Лев Арнольдович облизнул губу.

– Понимаю, обстоятельства. – Он нацелил толстые стекла очков на Лаголева. – Квартира приватизирована?

– Да, – сказала Натка, – но продавать ее мы не хотим.

Старик-нотариус оглянулся на Марика.

– Костя, что за разнобой? Я могу выйти на какое-то время, чтобы ты уладил вопрос. Так невозможно работать.

– Не надо выходить, – сказал авторитет. – Витя сейчас уладит.

Витя шагнул от окна.

– Руку парню, – приказал Марик.

Лев Арнольдович предупредительно закрыл глаза.

– Не надо, – Лаголев вложил в голос всю силу убеждения. – Константин Иванович, мы можем договориться.

– Постой, Витя, – сказал Марик. – О чем, Саша, мы можем договориться?

– Вам лучше иметь во мне союзника, чем врага.

– Пап, я вытерплю, – сказал Игорь.

Лаголев посмотрел искоса.

– А мама?

Сын нахмурился. Натка притянула к себе его непослушную голову, зашептала что-то на ухо.

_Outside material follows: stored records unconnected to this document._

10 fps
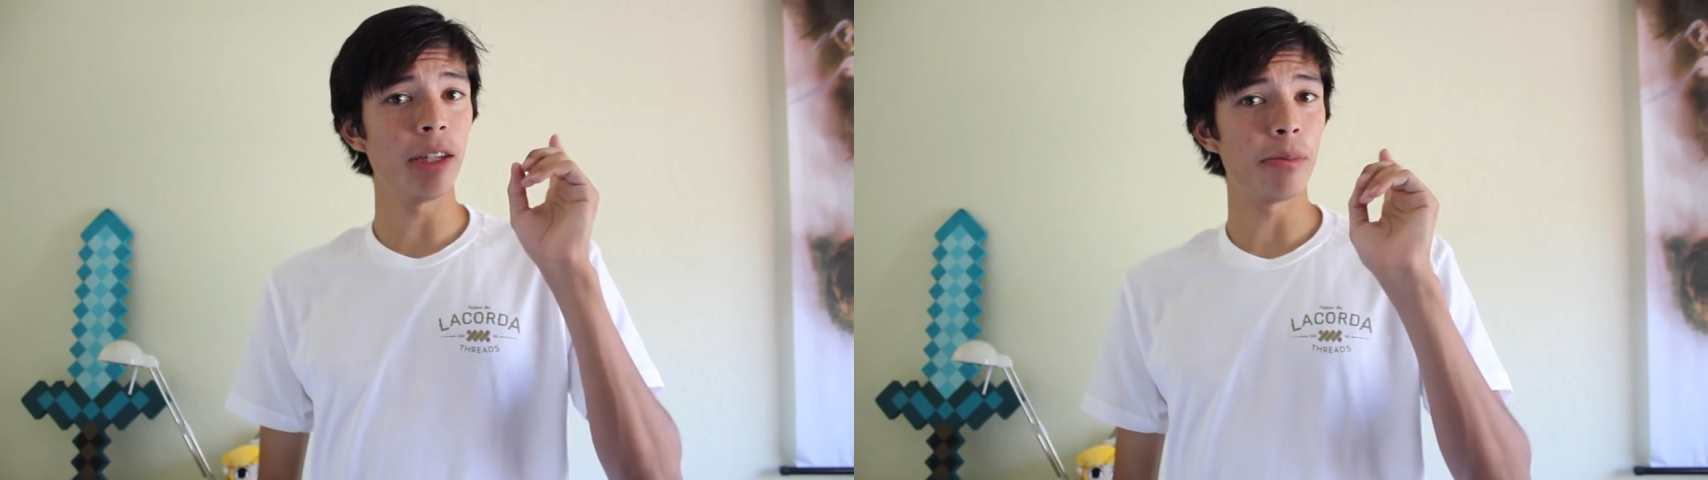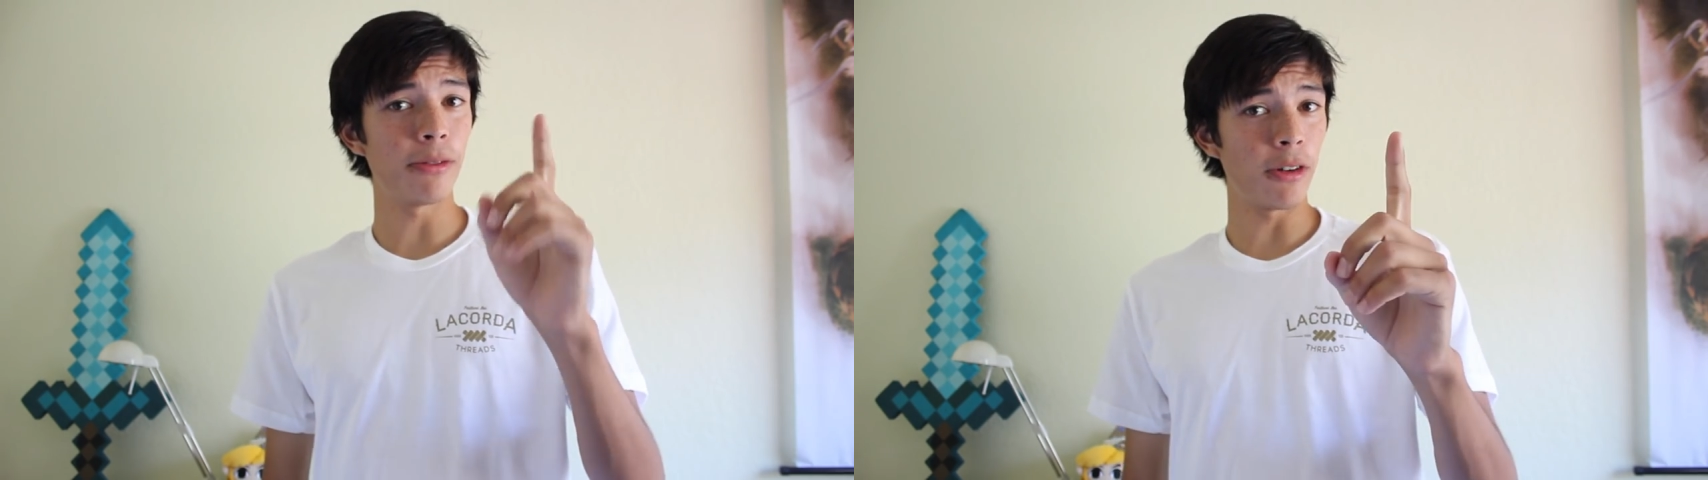
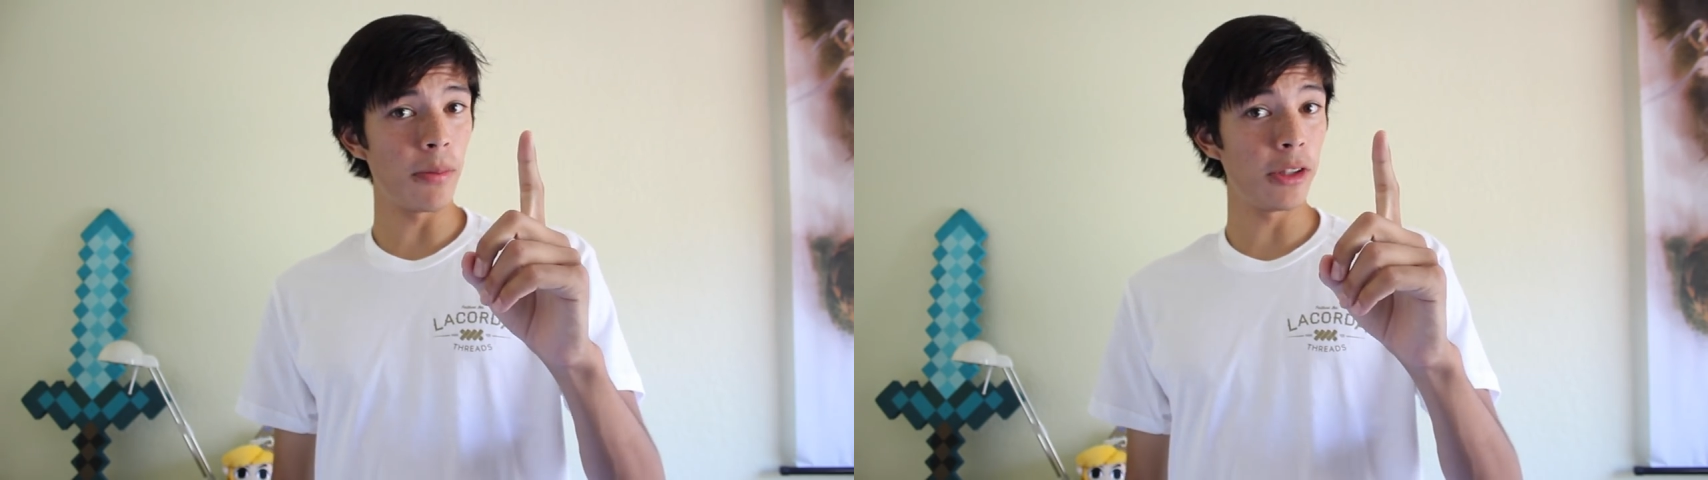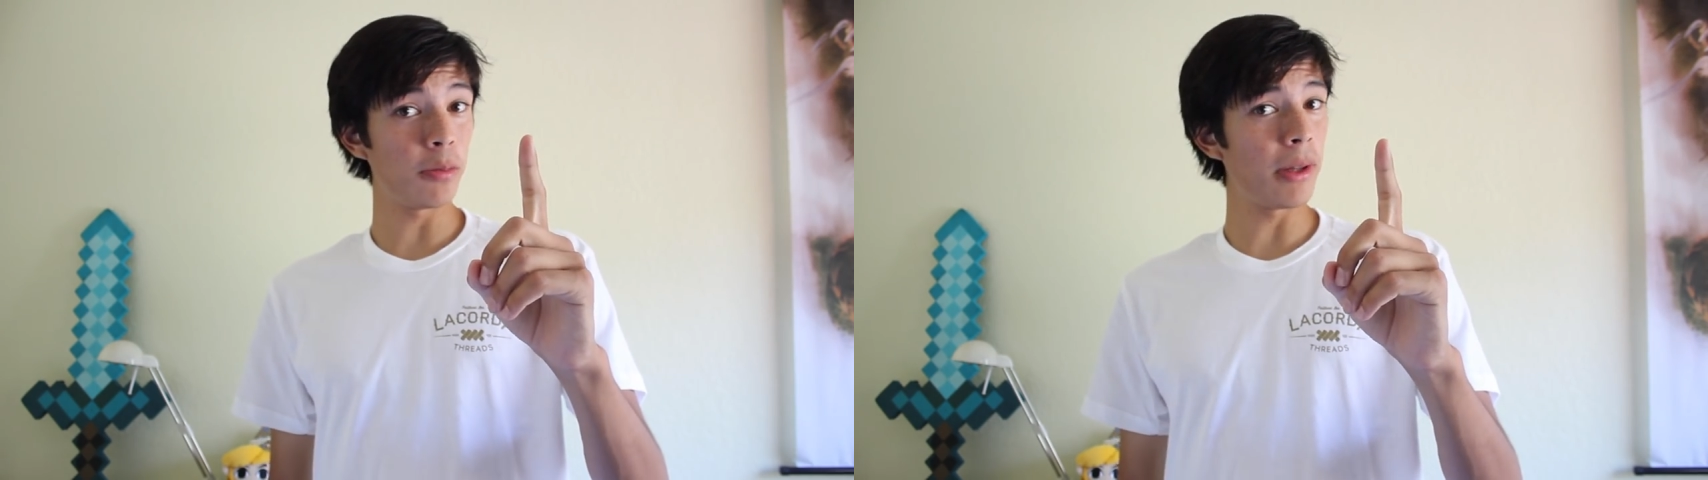the
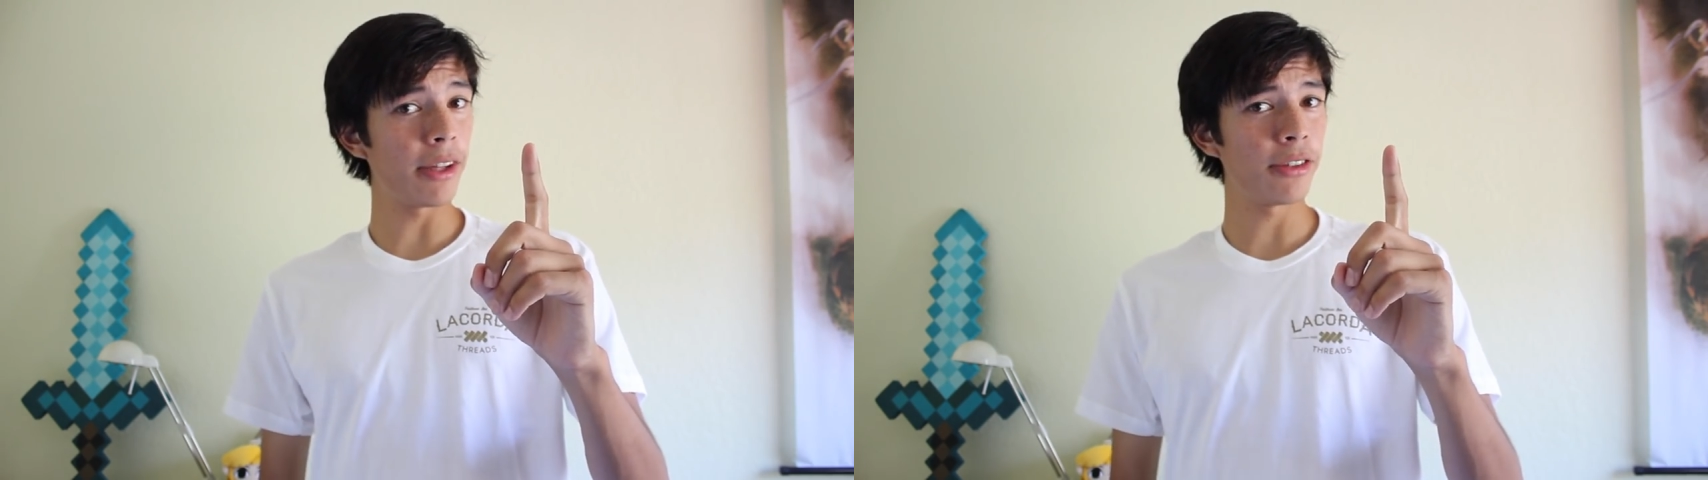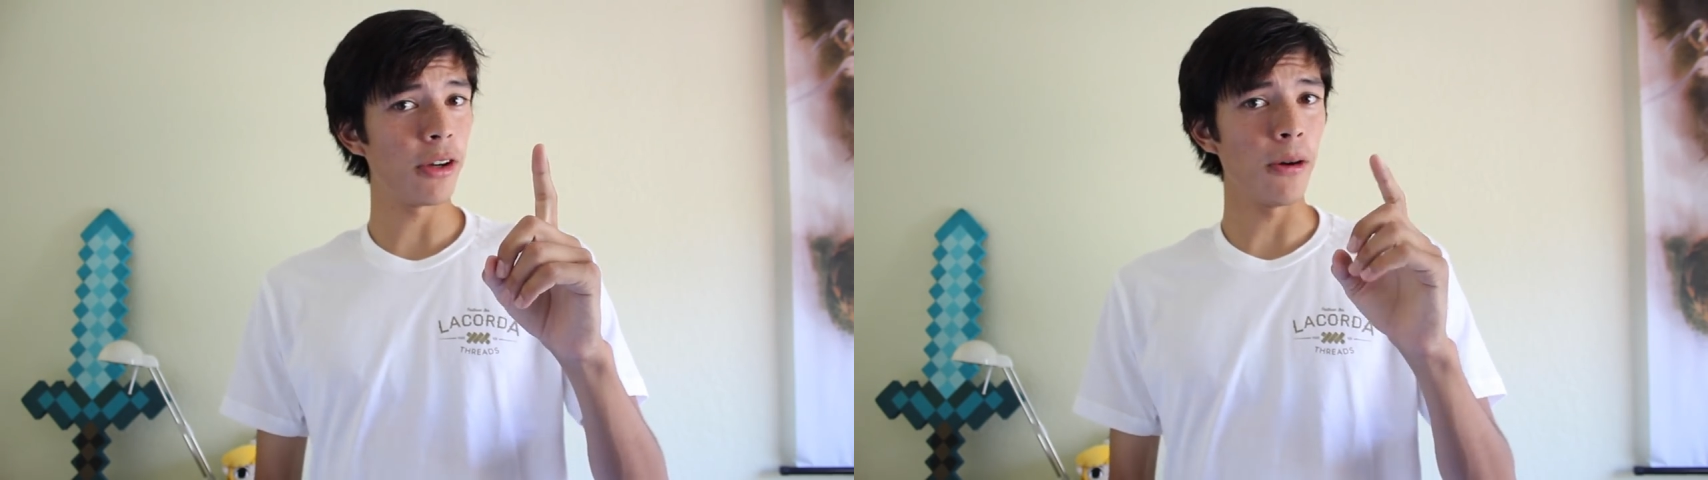performance
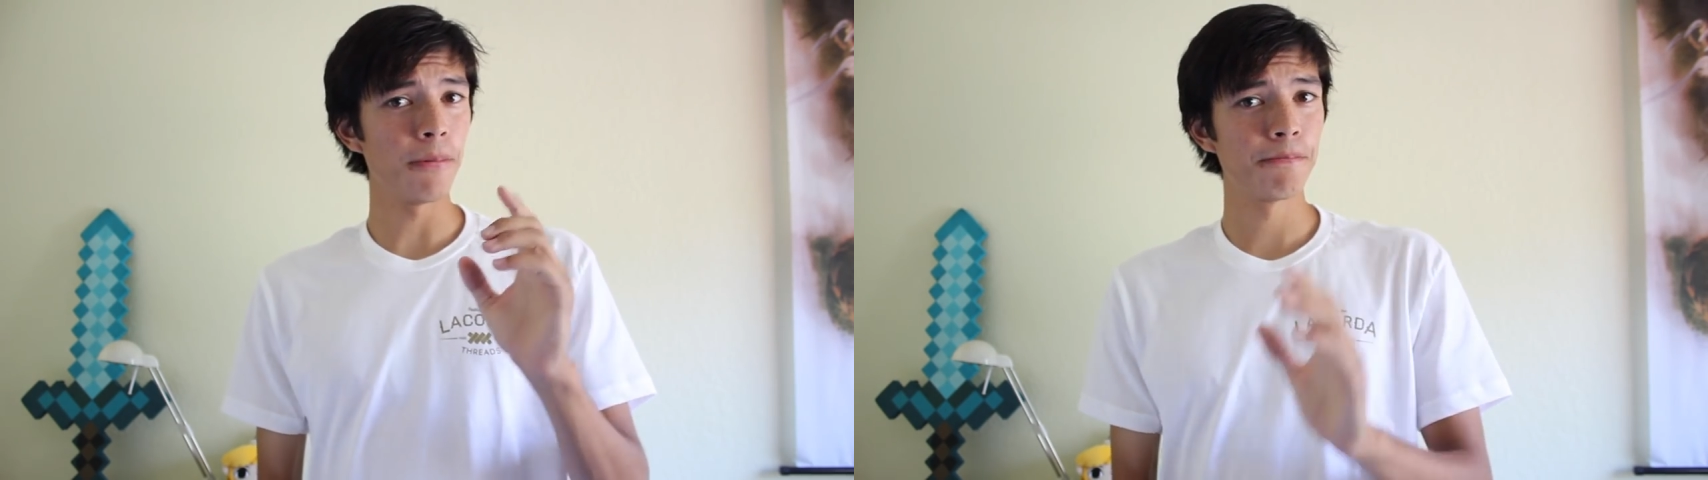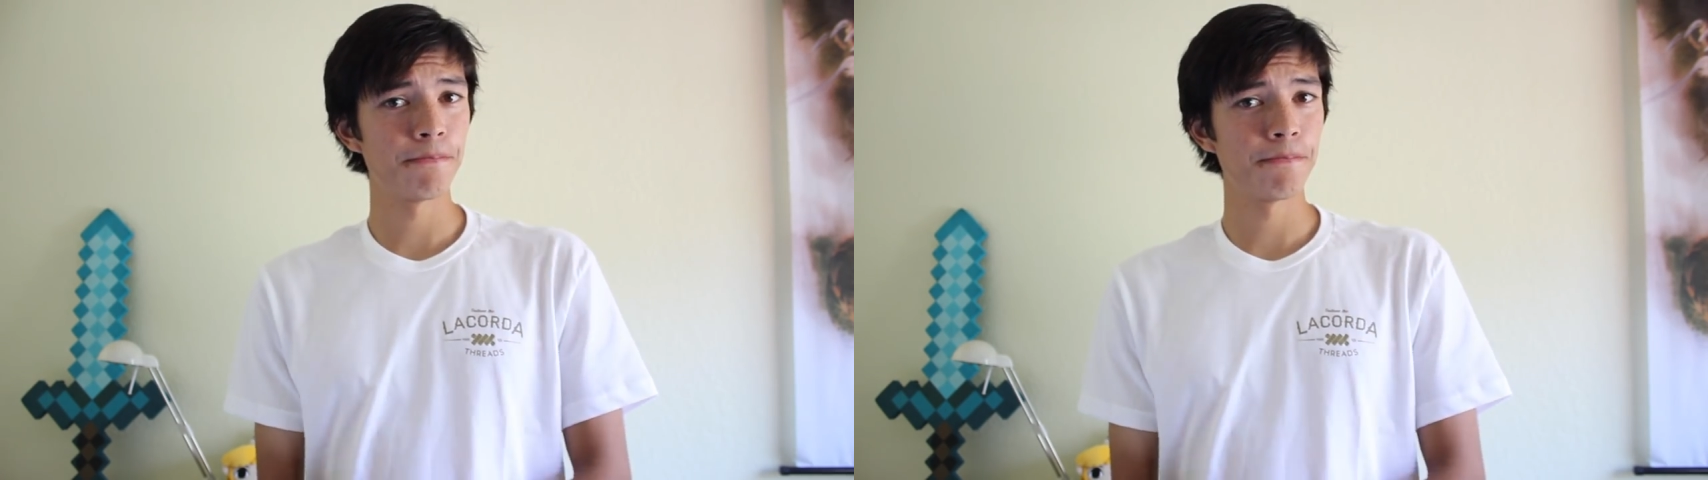plateau.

– Как включать остров, знаю только я, – сказал Лаголев, – сам по себе он не включится, иначе тут уже и Витя ваш, и вы совсем бы переменились.

Старик-нотариус открыл глаза, словно выполз из панциря.

– О чем он говорит, Костя? Ты покупаешь квартиру или что-то еще?

Марик поморщился.

– В основном, квартиру, Лев Арнольдович. Квартиру с довеском.

– Как интересно!

– И если нам негде будет жить, – сказал Лаголев, – вряд ли я смогу с вами работать. Возможно, найду способ отомстить.

Он посмотрел бандиту прямо в глаза. Словно в стену посмотрел. В пустоту. Но пустота на мгновение дрогнула.

– Я могу легко убить тебя, Александр. И всю твою семью. Вот прямо здесь, – Марик показал пальцем на пол. – Один на другом будете лежать. И никто ничего не увидит и не услышит, хоть вы криком кричите, а дело объявят загадочным и не раскрываемым. Не понятно как, но вместо живых людей объявились три трупа. Чудеса. Что можно сделать? Ничего. Перекреститься разве что. Да свечку поставить.

Он помолчал. Лаголев сощурился. Остров дышал теплом всего в одном шаге. Жалко было, что бесконтактно невозможно распорядиться.

– Кремень ты, Александр, да? – Марик неожиданно улыбнулся. – Ладно, резон в твоих словах имеется. Действительно, куда вы без квартиры? Считай, подобрел я на какое-то время от твоего острова. Лев Арнольдович, есть ли у меня подходящая для людей недвижимость? Желательно, на другом конце города.

Старик кивнул.

– Две квартиры. Одна двухкомнатная, на улице Талалихина, другая однокомнатная – на Малой Социалистической.

– А откуда у меня квартира на Малой Социалистической? – удивился Марик.

– От сестры, Костя, – сказал Лев Арнольдович.

– Ах, да.

Авторитет, размышляя, побарабанил пальцами по колену.

– Ну, что ж, значит, оформляй, – сказал он, – договор купли-продажи на эту квартиру за десять тысяч рублей и договор дарения на квартиру на Малой Социалистической…

– Дарения?

– Дарения, дарения, Лев Арнольдович. Дом там старый, на балансе у совхоза, который и сам при смерти, бывшее общежитие агротехников. Век бы его не видел.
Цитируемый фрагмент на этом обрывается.